- Opening Delimiter -

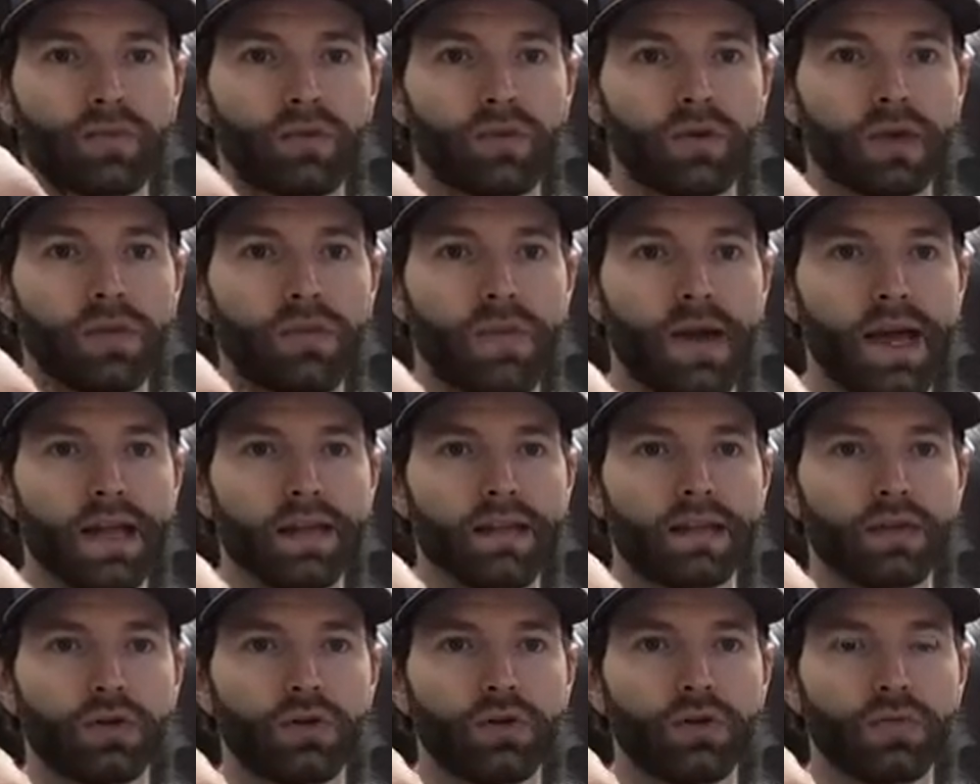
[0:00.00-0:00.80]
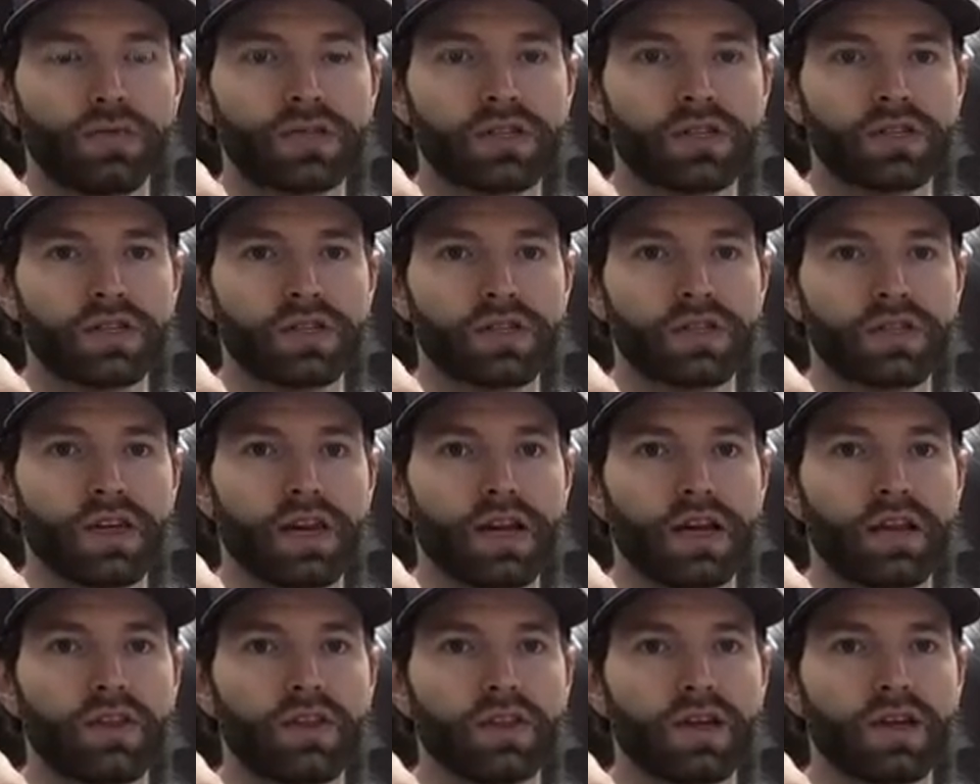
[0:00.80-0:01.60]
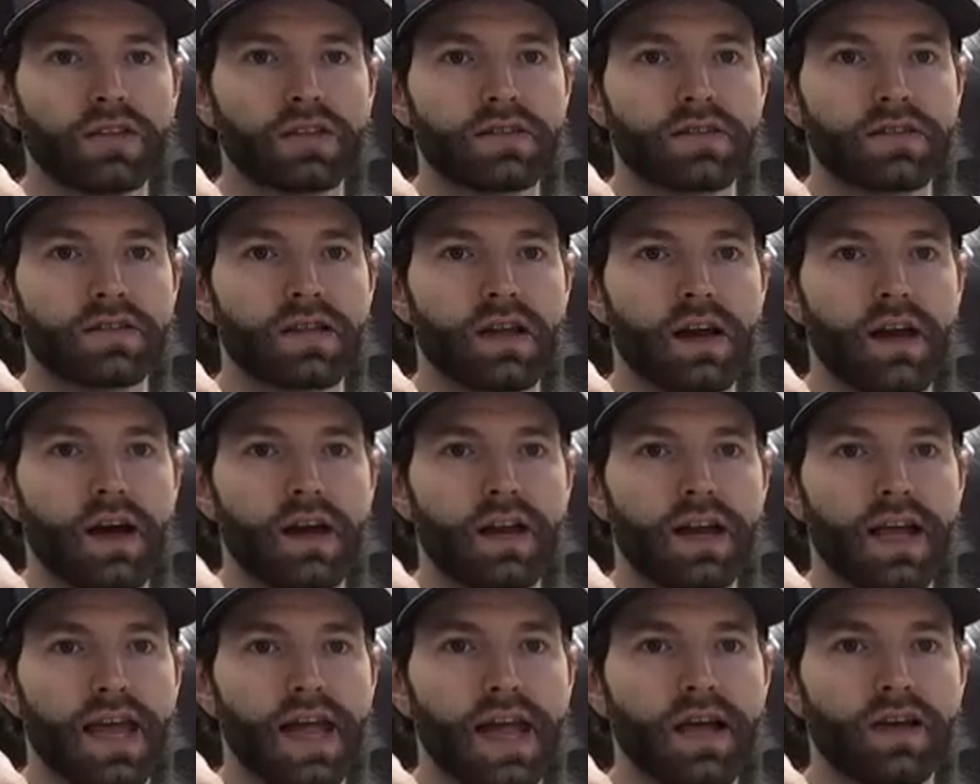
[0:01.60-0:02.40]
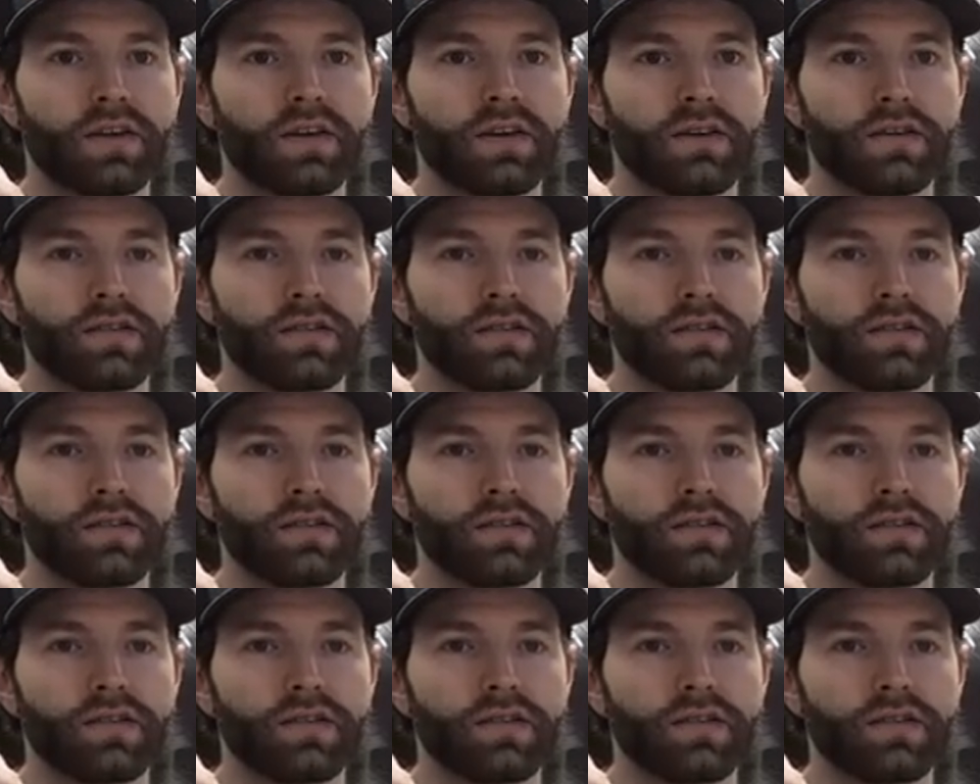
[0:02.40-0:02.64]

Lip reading: we will have pre-made loops just like this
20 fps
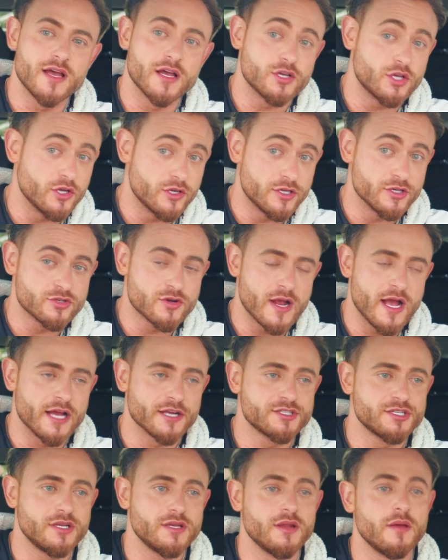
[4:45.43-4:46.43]
a good
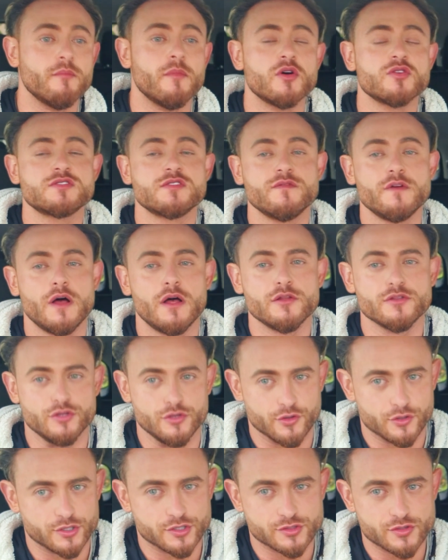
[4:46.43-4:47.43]
contraction, and most of all,
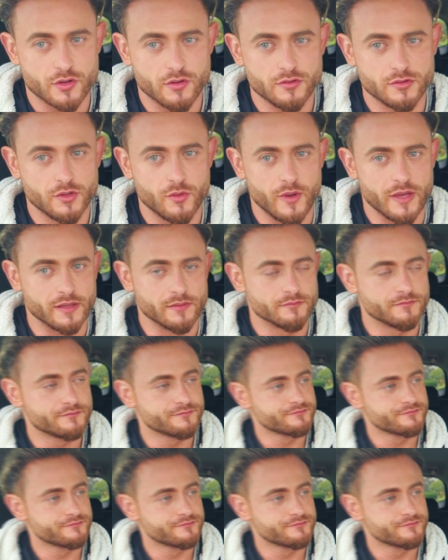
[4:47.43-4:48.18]
you're controlling the weight.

- Closing Delimiter -

= PROBLEM TO WORK ON =
Each line from the one holding "[0:01.60-0:02.40]" through the end of the listing is to be output exactly, both ends included, with no other lines and the pictures left out.

= SOLUTION FOR THIS TASK =
[0:01.60-0:02.40]
[0:02.40-0:02.64]

Lip reading: we will have pre-made loops just like this
20 fps
[4:45.43-4:46.43]
a good
[4:46.43-4:47.43]
contraction, and most of all,
[4:47.43-4:48.18]
you're controlling the weight.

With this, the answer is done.